This repository contains my answers to an algorithmic assigment. You can find here:
- code that generates R which is a large rectangle, and smaller non-overlapping, aligned-to-axis rectangles inside it -
gen_valid_data.py. - code that checks if an (R, rectangles) are valid - into
unit_test.py. - Having a valid (R, rectangles), there is a script that fill in R with new rectangles such that all the rectangles - given and new ones - are axis aligned and non overlapping and they cover all R's area -
algo.py.
General idea: There are many ways to describe a rectangle, but when it is axes aligned, I find it simplest to do so with its coordinates: x1, x2, y1, y2. Let's assume that {}2>{}1. Two rectangles are overlapped if they have a common range both in x and y axes. In other words, if [x1, x2]intersection[x'1, x'2] is not empty, and [y1, y2]intersection[y'1, y'2] is not empty, then rect and rect' are overlapped. I used this perspective coming to write this algorithm.

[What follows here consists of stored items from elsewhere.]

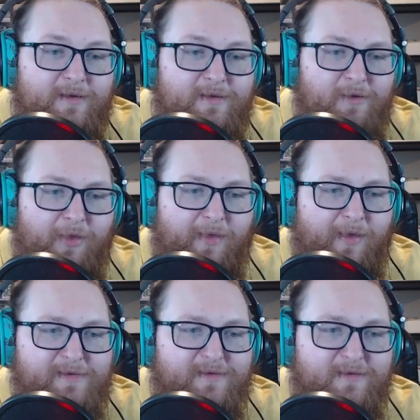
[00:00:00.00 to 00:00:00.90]
So
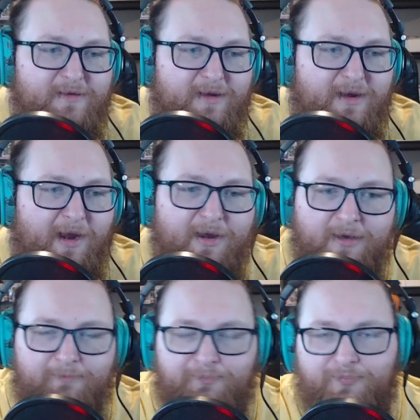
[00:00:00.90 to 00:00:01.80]
that's the kind
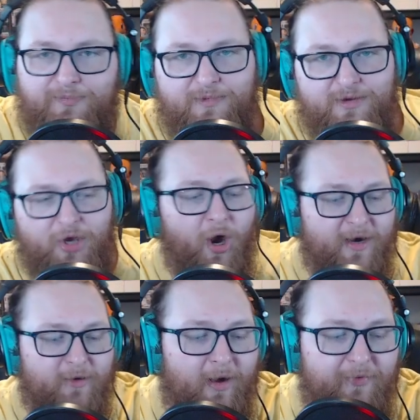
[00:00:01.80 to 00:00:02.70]
of
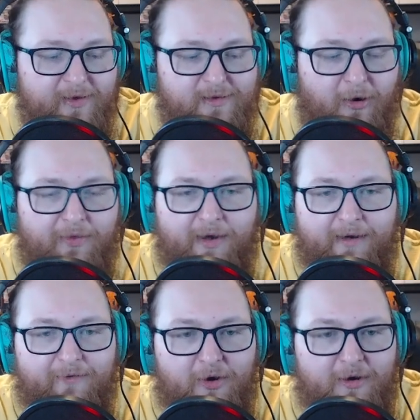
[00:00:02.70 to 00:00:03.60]
talk around this card that
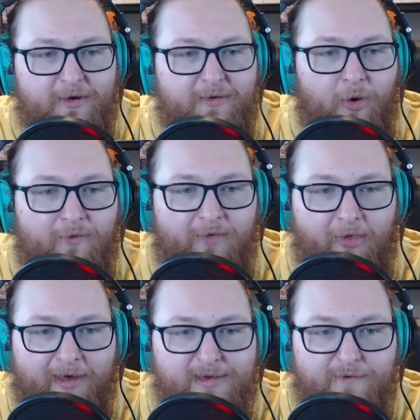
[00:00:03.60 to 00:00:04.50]
I've heard over the
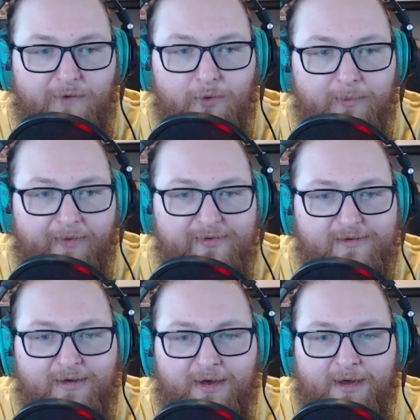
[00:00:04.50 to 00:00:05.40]
last few months.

- To create valid data, I first generated R, then generated N couples of xs, inside R, and sorted them. By sorting and then taking pairs {x1_i,x2_i} for i=1:N I guaranteed non-overlapping.

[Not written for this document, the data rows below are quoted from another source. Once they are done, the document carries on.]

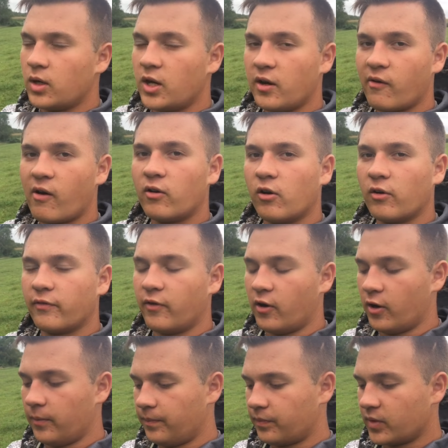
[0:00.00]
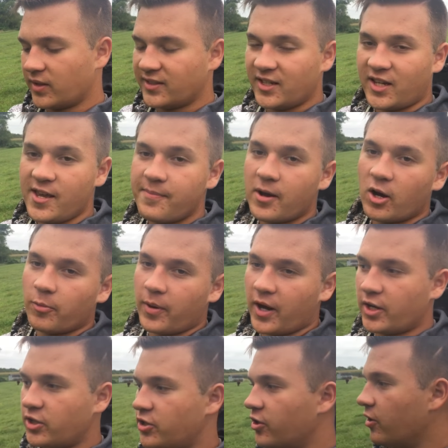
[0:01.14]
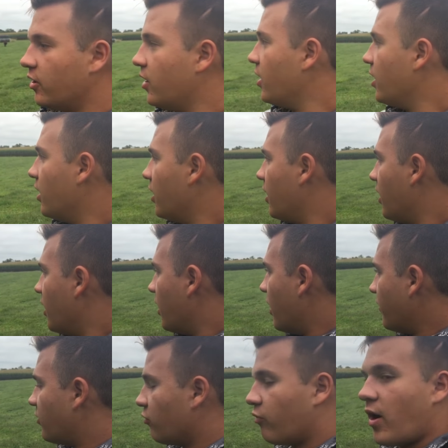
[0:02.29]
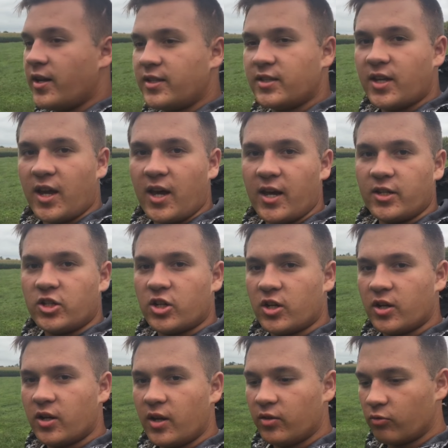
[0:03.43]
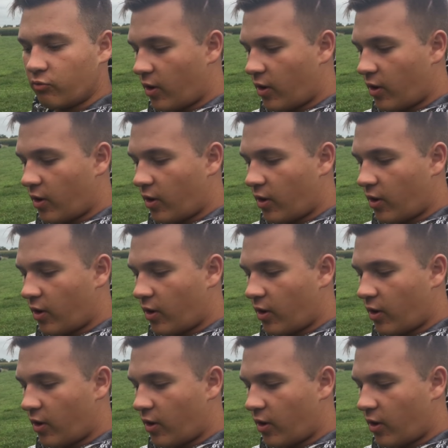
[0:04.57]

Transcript: Here on our farm, to keep our pasture at the right stage and the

- To fill the R\given_rectangles area I created a bank of all the given rectangles' coordinates: {x1_i,x2_i}, {y1_i,y2_i} for i=1:N. Those have become my grid and after sorting them, I could have created patches to cover all R. This way, a patch could either be disjoint to all pre-given rectangles, or overlapped with one/few of them - and then I needed to throw it. I detected which is the case by computing each "potential rectangle"'s center, and finding out if it is inside any of the given rectangles. I dealt separately with the rectangles near R's edges, since they are easy to find, and it saves time and complexity in the average case. I tried to reduce the number of rectangle by recursively merge rectangles with 2 common vertices, but this part is not yet finished.
- To check validity, I checked overlapping in each axis separately (each rectangle has its own list of 'suspects' - other rectangles that overlapped in each axis) and then looked for common 'suspects' for both x and y axes.
Run unit_test.py file to see it in action - this unit_test plots visual results.
Attached a .docx file with few observations and thoughts about this task.
I used basic packages only, I guess everyone has them in his basic environment. There is a requierments.txt file that can help you creating the desired environment if you want.